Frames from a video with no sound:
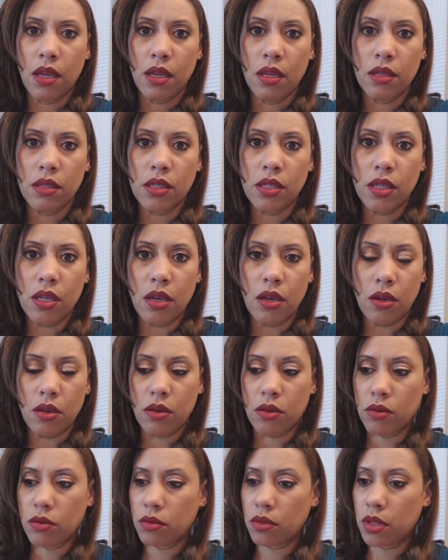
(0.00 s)

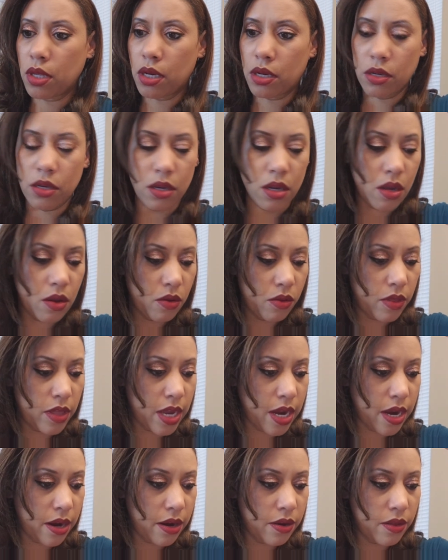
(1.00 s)
So there you go
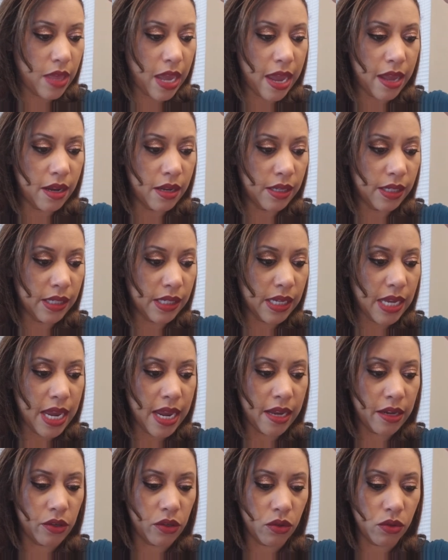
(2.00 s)
there. That is
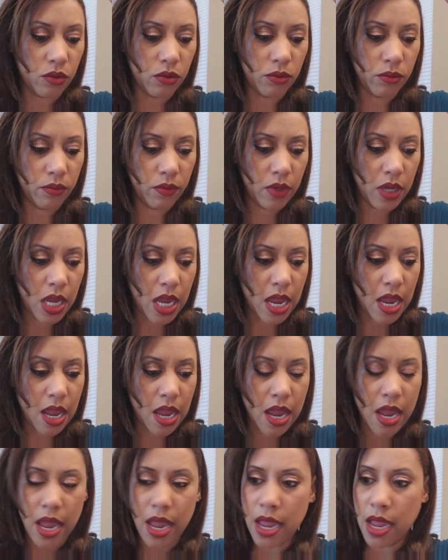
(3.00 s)
Scandal.
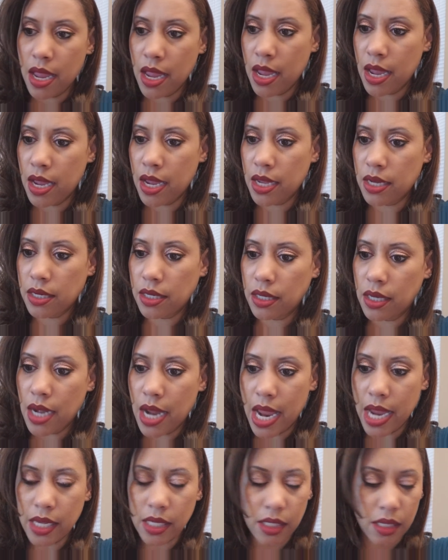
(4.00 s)
And
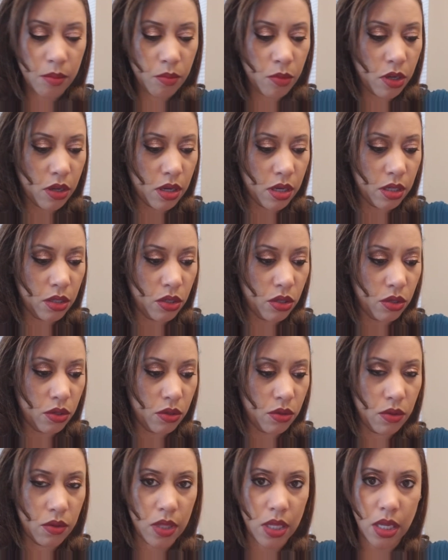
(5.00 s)
next I'm going to
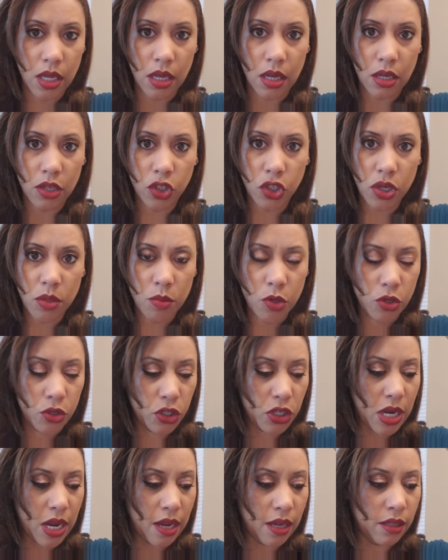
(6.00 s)
do the shimmer
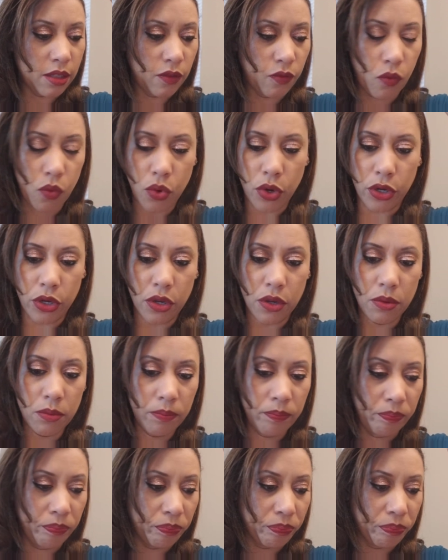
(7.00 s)
shades for you.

▸ **Brief**:
Print the material above exactly, skipping its images.

▸ **Written solution**:
Frames from a video with no sound:
(0.00 s)

(1.00 s)
So there you go
(2.00 s)
there. That is
(3.00 s)
Scandal.
(4.00 s)
And
(5.00 s)
next I'm going to
(6.00 s)
do the shimmer
(7.00 s)
shades for you.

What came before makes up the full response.